* **Task brief**: Beneath this line are entries. Copy the range from the line with "[11.46-12.50s]" to the line with "[26.04-27.08s]", ends included, exactly; leave pictures out.

(Collected data)
++++++++++
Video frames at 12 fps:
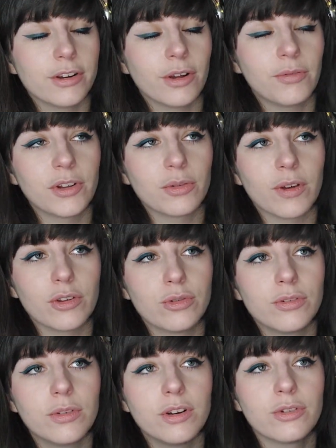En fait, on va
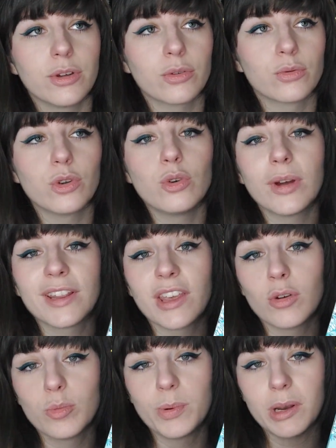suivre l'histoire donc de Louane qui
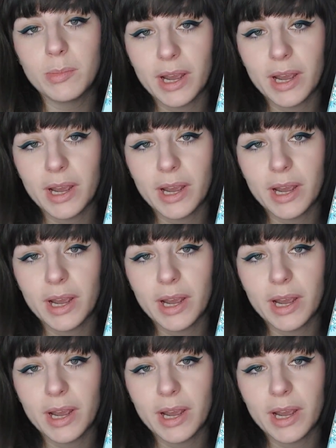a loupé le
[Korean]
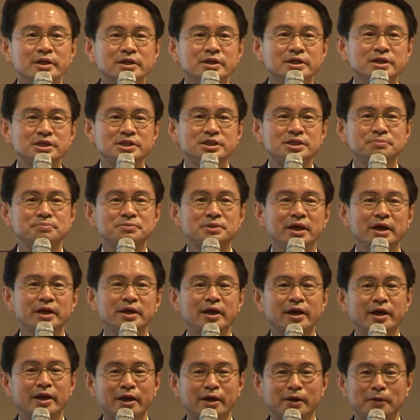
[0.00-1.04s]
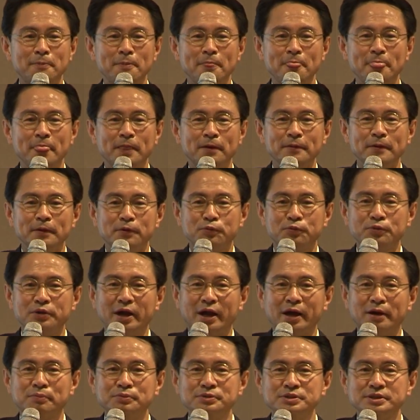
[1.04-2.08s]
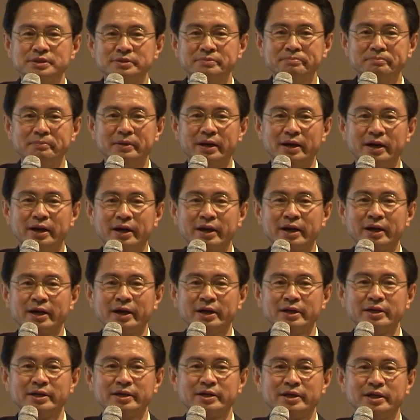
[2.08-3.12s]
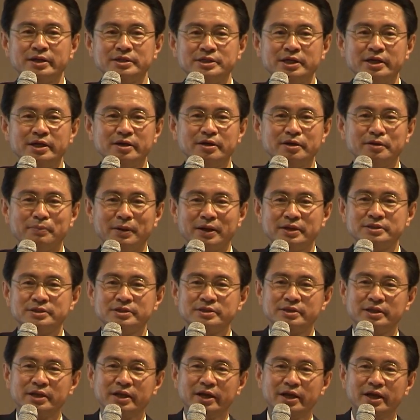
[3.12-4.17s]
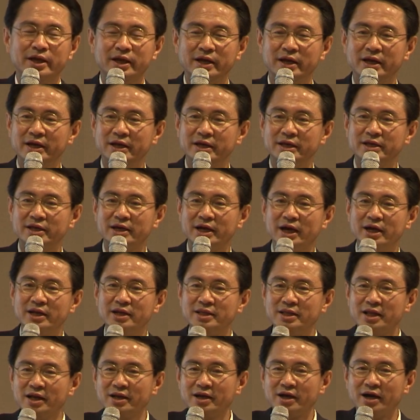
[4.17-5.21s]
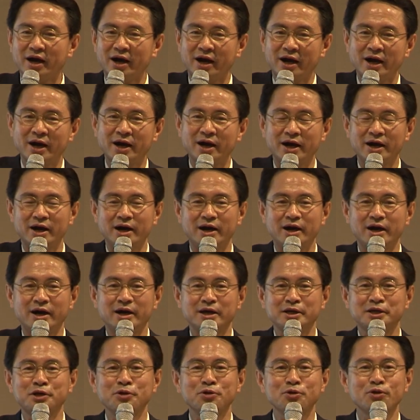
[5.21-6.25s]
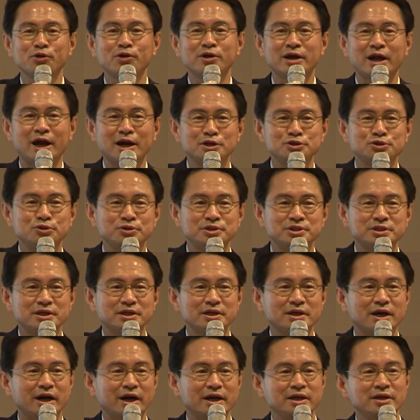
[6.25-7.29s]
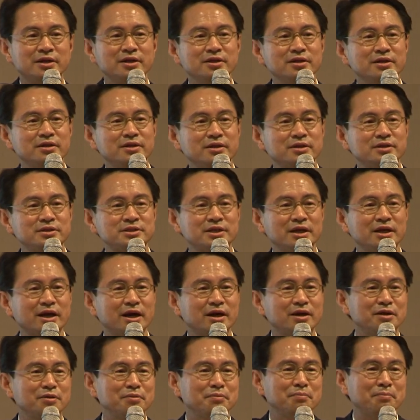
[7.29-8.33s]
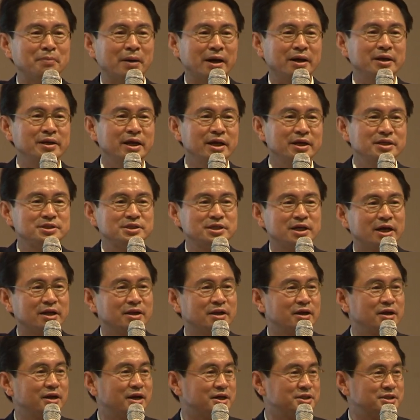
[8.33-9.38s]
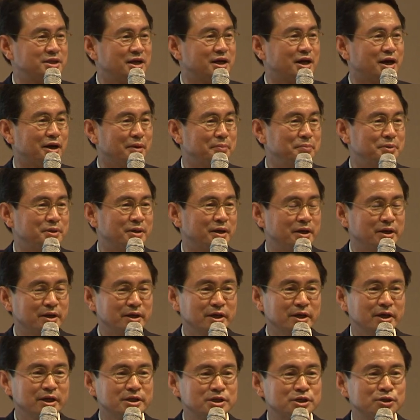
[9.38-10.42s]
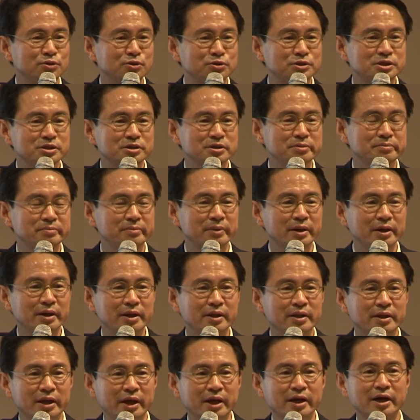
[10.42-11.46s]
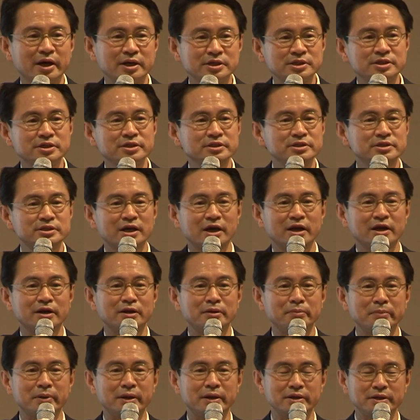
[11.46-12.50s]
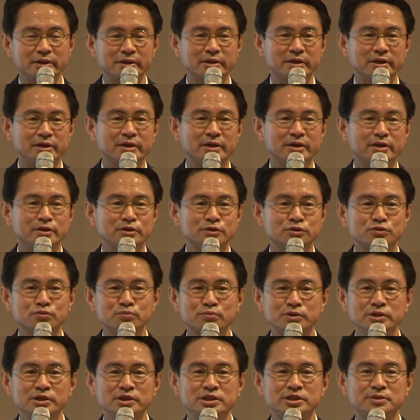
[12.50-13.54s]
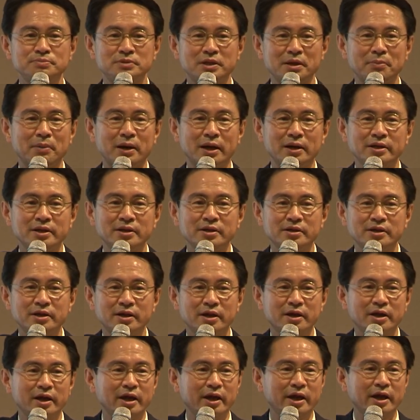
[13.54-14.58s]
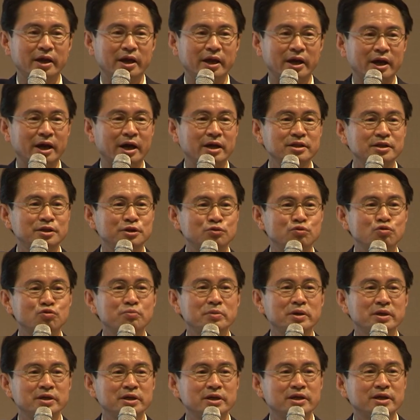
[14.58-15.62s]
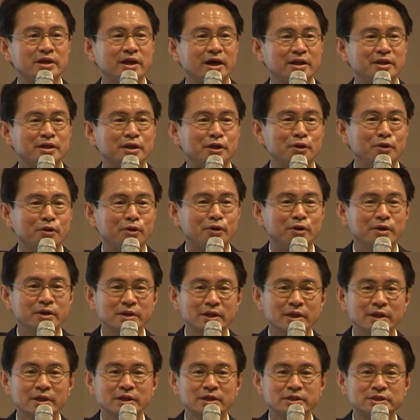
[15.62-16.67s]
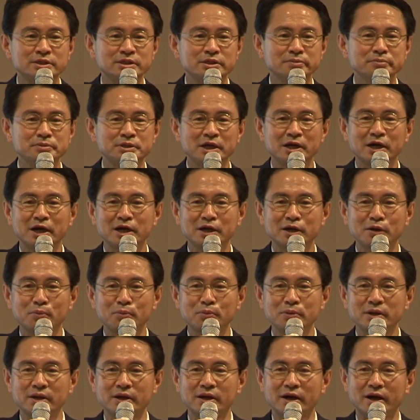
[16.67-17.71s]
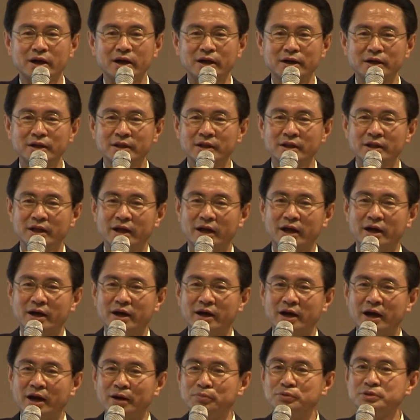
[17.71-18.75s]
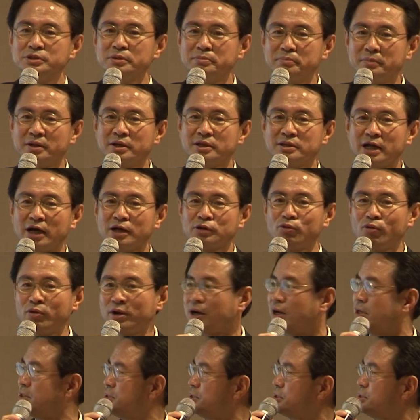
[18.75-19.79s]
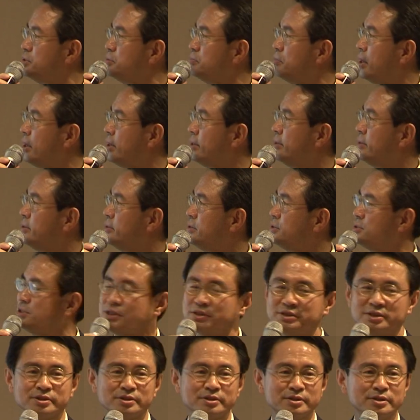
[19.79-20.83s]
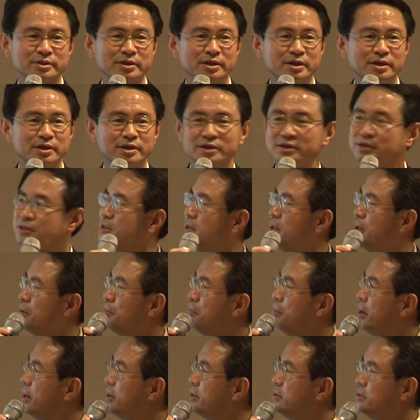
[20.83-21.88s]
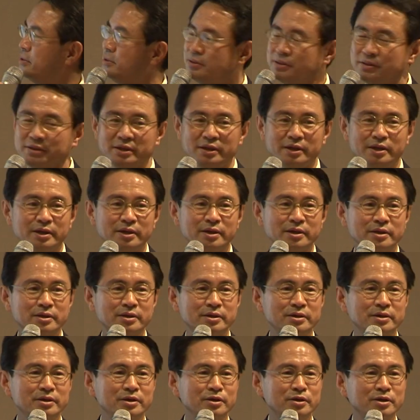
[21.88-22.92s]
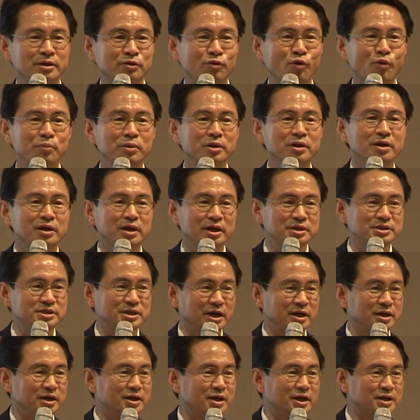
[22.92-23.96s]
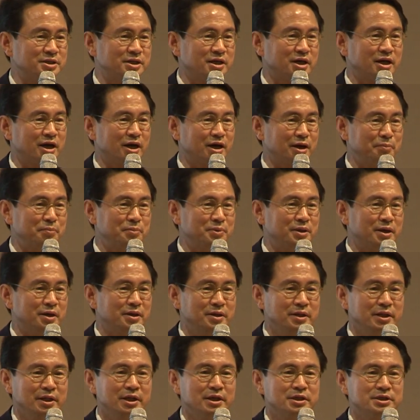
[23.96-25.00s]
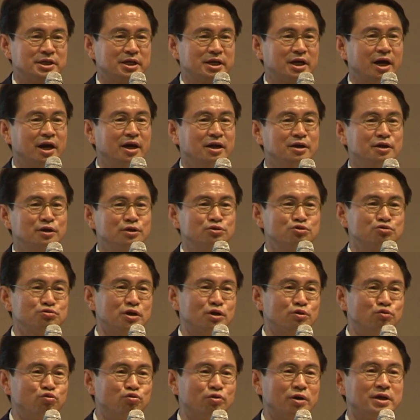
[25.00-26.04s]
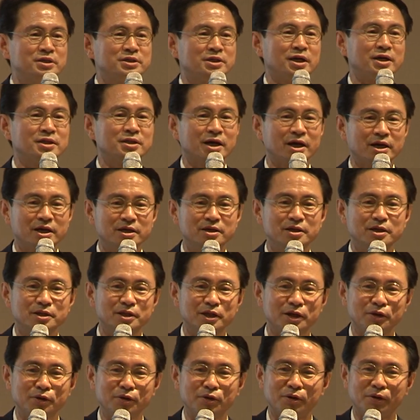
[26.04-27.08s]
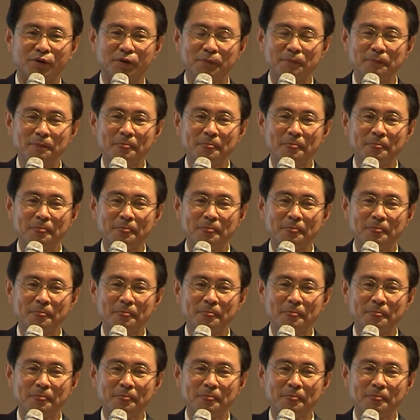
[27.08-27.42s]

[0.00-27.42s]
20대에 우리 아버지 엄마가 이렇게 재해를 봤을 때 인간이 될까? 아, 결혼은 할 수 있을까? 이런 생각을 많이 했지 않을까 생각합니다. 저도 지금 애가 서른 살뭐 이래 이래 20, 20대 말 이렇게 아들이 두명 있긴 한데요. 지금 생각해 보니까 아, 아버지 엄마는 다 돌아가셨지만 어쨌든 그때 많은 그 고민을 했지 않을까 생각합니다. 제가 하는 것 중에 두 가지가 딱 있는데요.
++++++++++
* **Solution below**:
[11.46-12.50s]
[12.50-13.54s]
[13.54-14.58s]
[14.58-15.62s]
[15.62-16.67s]
[16.67-17.71s]
[17.71-18.75s]
[18.75-19.79s]
[19.79-20.83s]
[20.83-21.88s]
[21.88-22.92s]
[22.92-23.96s]
[23.96-25.00s]
[25.00-26.04s]
[26.04-27.08s]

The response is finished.